Just as poor Lazarus longed to eat the leftovers from Dives table, but nobody made and effort to get them to him, there are some people and organizations in this town who do make sure that our leftovers are not wasted. These efforts began with noticing. Kentucky Harvest was started by a man who noticed that grocery stores and bakeries were throwing away perfectly good though outdated food, while many were hungry. That organization has spread to other cities. On one trip to Florida, I helped a local man of some wealth pick up flawed oranges from a citrus grove to take to homeless shelters.  The dining hall downstairs staffed by its many volunteers, has fed thousands and thousands over the years by collecting leftover food from restaurants and food companies. They will be feeding them again after this Mass. That whole operation began when a few people started noticing the poor and the waste and brought them together in a brilliant solution. At Nord’s Bakery on Preston, the people from the Franciscan Shelter House pick up day-old doughnuts to feed the hungry. I have always been impressed by the generosity of the Nord’s as well as the generosity of those who come to pick up the day-old doughnuts and serve them to the hungry.  We have sent ten tons of surplus medical supplies to Saint Vincent from Supplies Over Seas because somebody noticed the waste and teams of volunteers help get it to needed areas.         

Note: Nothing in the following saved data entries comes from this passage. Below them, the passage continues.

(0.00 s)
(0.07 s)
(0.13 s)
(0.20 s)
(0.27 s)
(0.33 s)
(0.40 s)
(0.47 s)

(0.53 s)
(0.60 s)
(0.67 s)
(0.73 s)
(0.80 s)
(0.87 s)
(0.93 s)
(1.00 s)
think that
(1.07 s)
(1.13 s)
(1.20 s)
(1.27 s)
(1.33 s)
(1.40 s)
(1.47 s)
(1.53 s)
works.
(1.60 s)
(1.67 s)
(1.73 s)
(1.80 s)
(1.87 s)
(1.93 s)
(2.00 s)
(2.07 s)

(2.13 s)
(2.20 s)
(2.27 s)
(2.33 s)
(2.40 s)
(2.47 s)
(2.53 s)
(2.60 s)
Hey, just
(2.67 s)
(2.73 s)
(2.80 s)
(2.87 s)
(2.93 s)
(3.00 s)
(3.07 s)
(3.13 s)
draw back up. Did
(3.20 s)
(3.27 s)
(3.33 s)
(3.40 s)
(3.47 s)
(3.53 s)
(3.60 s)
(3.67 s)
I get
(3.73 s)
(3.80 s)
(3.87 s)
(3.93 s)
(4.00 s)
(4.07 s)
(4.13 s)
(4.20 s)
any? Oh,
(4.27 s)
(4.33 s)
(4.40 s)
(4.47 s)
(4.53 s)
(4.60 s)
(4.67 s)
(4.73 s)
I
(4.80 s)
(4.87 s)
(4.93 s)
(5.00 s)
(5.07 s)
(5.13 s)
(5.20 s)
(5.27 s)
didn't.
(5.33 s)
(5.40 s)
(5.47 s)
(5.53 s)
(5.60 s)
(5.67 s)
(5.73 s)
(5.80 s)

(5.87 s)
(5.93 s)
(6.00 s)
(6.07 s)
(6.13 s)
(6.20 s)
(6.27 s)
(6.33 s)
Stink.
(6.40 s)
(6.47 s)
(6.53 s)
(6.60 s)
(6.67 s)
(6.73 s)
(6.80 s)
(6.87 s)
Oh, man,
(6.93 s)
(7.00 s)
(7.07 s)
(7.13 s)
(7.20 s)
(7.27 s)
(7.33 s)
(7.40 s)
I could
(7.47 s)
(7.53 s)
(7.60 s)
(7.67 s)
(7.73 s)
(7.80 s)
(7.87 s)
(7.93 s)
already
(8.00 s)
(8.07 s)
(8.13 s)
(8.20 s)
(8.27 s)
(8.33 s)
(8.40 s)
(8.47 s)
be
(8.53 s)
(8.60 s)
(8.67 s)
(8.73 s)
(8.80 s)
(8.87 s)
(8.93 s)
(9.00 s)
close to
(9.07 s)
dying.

Friends, the message today is simple: true Christianity is not just about avoiding evil, but more about doing good.  In the eyes of Jesus, failure to do good is often just as sinful and doing evil. At the beginning of Mass, we confessed to “what we have done” and “what we have failed to do.” In another passage, Jesus tells the parable of judgment when people stand before God and ask, “Lord, when did I see you hungry?” Jesus answers them, “As long as you failed to do it to one of these, you failed to do it to me.”  Maybe our biggest sin is not the evil we do to others, but the good we fail to do for them.  Before we can do that, we have to look beyond the ends of our own noses, beyond what’s going on in our own lives, and notice the people around us and what is going on in their lives.